Em todos eles é possível existirem intervenções ergonômicas para melhorar significativamente a eficiência, produtividade, segurança e saúde nos postos de trabalho. Sua atuação é em todas as frentes de qualquer situação de trabalho ou lazer, desde os estresses físicos nas articulações, músculos, nervos, tendões, ossos, até aos fatores ambientais que possam afetar a audição, visão, conforto e principalmente a saúde.

Tradicionalmente conceitua-se Ergonomia como o conjunto de ciências e tecnologias que visam proporcionar ambientes de trabalho confortáveis e produtivos, basicamente, por meio da adequação das condições de trabalho às características do ser humano.

Na realização dos estudos visando a implantação de postos de trabalho devem ser observados aspectos como as condições ambientais. Além da avaliação do próprio ambiente de trabalho, é necessário ainda que sejam considerados aspectos como por exemplo o esforço físico, posição requerida pelas tarefas, quantidade de repetições das operações e mobiliário adequado.

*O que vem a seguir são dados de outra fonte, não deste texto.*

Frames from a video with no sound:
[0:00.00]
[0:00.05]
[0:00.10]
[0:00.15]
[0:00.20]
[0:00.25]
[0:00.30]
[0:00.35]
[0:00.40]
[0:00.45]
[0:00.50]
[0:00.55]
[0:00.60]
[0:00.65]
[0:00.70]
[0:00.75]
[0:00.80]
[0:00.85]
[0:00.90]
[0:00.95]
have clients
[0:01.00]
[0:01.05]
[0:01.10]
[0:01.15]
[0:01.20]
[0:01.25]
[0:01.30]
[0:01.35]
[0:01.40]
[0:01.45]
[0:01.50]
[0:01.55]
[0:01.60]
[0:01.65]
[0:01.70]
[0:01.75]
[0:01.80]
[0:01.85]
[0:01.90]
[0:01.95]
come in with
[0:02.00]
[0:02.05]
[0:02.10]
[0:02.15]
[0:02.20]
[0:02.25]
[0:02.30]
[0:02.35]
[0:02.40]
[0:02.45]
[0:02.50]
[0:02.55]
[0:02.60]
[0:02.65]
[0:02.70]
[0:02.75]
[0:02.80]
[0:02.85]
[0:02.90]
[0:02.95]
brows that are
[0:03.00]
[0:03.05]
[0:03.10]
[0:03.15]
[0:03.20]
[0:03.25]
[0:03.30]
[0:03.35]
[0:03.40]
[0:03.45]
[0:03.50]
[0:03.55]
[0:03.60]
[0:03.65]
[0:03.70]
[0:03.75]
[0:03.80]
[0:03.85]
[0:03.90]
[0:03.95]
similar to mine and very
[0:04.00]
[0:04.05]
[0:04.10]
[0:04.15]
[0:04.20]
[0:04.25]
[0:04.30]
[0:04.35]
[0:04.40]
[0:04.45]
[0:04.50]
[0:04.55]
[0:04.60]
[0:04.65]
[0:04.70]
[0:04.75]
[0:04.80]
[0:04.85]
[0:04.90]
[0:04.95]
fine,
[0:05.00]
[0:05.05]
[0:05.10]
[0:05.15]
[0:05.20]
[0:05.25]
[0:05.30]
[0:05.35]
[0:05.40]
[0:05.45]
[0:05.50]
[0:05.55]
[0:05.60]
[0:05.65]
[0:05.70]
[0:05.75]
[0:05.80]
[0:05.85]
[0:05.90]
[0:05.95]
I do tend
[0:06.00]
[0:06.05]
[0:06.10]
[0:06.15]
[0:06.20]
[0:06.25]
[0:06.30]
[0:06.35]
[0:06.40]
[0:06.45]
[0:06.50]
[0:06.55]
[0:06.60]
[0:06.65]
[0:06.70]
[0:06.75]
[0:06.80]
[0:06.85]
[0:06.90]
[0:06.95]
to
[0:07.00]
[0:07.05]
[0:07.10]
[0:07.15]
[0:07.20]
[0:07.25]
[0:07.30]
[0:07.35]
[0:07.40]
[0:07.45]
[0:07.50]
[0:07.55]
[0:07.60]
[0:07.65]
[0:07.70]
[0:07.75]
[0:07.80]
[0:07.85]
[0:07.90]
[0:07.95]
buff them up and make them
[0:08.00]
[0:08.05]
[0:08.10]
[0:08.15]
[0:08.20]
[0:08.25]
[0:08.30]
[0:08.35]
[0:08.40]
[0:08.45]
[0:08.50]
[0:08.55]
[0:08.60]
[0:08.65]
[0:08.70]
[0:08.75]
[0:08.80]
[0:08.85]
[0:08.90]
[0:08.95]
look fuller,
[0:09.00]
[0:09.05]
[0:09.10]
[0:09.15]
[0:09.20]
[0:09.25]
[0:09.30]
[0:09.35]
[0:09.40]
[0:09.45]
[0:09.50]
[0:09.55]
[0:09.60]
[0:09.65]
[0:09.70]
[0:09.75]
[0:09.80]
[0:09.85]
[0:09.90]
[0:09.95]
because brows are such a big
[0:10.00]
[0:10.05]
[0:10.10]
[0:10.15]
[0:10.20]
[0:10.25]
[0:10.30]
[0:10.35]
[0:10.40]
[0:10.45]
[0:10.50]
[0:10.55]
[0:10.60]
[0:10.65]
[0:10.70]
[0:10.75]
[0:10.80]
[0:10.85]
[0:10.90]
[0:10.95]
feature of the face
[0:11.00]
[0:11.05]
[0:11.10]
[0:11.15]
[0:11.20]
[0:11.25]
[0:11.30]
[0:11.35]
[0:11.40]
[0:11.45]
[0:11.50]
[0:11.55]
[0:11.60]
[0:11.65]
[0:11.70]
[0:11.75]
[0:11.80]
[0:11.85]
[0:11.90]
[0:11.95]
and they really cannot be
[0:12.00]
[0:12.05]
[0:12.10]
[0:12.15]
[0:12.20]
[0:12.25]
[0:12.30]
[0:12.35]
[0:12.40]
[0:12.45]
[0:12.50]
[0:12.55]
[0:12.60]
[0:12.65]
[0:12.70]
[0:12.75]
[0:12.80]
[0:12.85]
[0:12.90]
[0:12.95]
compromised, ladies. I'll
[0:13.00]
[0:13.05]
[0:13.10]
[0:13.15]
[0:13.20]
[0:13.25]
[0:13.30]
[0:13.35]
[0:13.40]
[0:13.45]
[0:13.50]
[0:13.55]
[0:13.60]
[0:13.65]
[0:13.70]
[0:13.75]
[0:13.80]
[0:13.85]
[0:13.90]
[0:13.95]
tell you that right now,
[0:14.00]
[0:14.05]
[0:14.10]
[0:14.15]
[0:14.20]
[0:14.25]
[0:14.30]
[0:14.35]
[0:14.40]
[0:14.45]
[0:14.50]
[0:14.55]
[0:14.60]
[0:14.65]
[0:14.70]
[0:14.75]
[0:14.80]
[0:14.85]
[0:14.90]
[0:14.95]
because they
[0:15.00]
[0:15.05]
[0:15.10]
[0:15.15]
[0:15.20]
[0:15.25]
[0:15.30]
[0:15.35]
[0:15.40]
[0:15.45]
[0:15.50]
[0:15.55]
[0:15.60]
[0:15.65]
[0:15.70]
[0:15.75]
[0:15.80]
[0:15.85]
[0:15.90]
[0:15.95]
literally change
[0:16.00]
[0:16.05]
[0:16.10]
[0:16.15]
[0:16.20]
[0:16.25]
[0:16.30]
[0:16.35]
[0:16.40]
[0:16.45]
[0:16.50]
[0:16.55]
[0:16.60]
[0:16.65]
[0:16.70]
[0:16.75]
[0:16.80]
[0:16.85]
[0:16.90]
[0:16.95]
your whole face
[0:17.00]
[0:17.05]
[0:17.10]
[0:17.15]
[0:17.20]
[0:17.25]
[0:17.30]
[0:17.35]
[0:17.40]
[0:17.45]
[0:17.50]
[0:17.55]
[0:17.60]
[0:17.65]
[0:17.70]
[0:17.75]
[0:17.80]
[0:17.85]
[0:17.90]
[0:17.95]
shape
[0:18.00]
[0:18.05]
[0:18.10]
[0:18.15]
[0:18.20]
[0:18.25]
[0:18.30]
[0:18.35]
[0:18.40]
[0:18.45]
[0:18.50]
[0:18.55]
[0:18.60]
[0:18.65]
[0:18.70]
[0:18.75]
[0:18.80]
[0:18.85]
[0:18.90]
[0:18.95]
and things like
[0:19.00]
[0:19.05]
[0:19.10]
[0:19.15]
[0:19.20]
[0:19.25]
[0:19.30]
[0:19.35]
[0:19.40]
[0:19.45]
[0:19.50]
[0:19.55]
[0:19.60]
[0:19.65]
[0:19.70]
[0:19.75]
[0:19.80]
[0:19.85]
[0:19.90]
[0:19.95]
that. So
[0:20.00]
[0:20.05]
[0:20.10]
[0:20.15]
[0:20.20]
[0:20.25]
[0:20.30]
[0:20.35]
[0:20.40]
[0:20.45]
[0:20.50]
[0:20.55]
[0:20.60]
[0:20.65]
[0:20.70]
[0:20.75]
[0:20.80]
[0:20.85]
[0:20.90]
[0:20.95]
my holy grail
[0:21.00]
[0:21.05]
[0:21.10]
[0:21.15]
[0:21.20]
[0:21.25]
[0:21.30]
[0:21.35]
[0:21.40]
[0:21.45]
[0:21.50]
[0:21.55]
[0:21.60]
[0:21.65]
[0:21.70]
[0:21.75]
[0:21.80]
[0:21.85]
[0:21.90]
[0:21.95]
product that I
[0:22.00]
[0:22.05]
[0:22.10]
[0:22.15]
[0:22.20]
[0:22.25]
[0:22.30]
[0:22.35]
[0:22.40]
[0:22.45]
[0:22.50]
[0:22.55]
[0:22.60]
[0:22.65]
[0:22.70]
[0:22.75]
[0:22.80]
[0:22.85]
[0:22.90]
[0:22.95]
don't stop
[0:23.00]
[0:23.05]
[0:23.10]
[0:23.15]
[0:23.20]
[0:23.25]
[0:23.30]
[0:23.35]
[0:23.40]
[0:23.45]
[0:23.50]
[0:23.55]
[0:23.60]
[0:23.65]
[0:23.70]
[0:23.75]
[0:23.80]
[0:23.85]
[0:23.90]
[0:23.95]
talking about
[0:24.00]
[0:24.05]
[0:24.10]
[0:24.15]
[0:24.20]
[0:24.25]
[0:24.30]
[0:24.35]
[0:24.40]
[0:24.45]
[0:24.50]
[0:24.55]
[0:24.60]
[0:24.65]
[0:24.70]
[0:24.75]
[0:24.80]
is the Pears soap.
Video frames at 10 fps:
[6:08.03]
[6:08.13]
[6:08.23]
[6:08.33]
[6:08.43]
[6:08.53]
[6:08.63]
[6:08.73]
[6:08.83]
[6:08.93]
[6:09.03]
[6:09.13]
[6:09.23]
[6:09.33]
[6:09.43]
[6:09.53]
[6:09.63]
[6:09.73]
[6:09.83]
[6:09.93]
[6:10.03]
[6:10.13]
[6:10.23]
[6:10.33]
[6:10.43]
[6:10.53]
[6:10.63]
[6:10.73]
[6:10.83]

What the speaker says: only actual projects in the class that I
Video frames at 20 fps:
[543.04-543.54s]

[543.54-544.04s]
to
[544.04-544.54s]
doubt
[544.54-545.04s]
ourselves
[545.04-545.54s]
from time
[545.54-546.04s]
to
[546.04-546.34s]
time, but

Somente a avaliação conjunta de todos estes fatores associados ainda à própria condição do ser humano é que permitirão um melhor diagnóstico de cada posto de trabalho quanto à sua adequação relativa à condições ergonômicas.

A ergonomia também verifica as condições gerais de trabalho, tais como, a iluminação, os ruídos e a temperatura, que geralmente são conhecidas como agentes causadores de males na área de saúde física e mental, mas que o estudo procura traçar os caminhos para a correção.

O seu objetivo é aumentar a eficiência humana, através de dados que permitam que se tomem decisões lógicas e o custo individual é minimizado através da ergonomia, que remove aspectos do trabalho, que a longo prazo, possam provocar ineficiências ou os mais variados tipos de incapacidades físicas.

Hoje várias empresas buscam a melhoria da qualidade do trabalho dos empregados e estabelecem uma série de programas como forma de incentivar a saúde do trabalhador. Nas grandes capitais, o empresariado já consciente dos futuros problemas, está investindo nestes programas, como também, em estudos sobre as vantagens da ergonomia para a melhoria da produção nas empresas.

Assim se faz necessário a atualização constante através de cursos em que o funcionário aprenderá acerca dos meios de trabalho menos prejudiciais para a sua saúde individual e, ao mesmo tempo, mostrar-lhe todos os benefícios das propostas ergonômicas para a saúde da coletividade. Adquirirá conhecimentos sobre boa postura, uso adequado de mobiliários e equipamentos, implantação de pausas e ginástica laboral (antes, durante e depois da atividade).

Se por um lado, o uso da ergonomia pode sugerir maior gasto, por outro representa uma economia para a empresa com a diminuição de licenças médicas,por exemplo, e como consequência, a melhoria da saúde do trabalhador e um maior ganho para a imagem da empresa.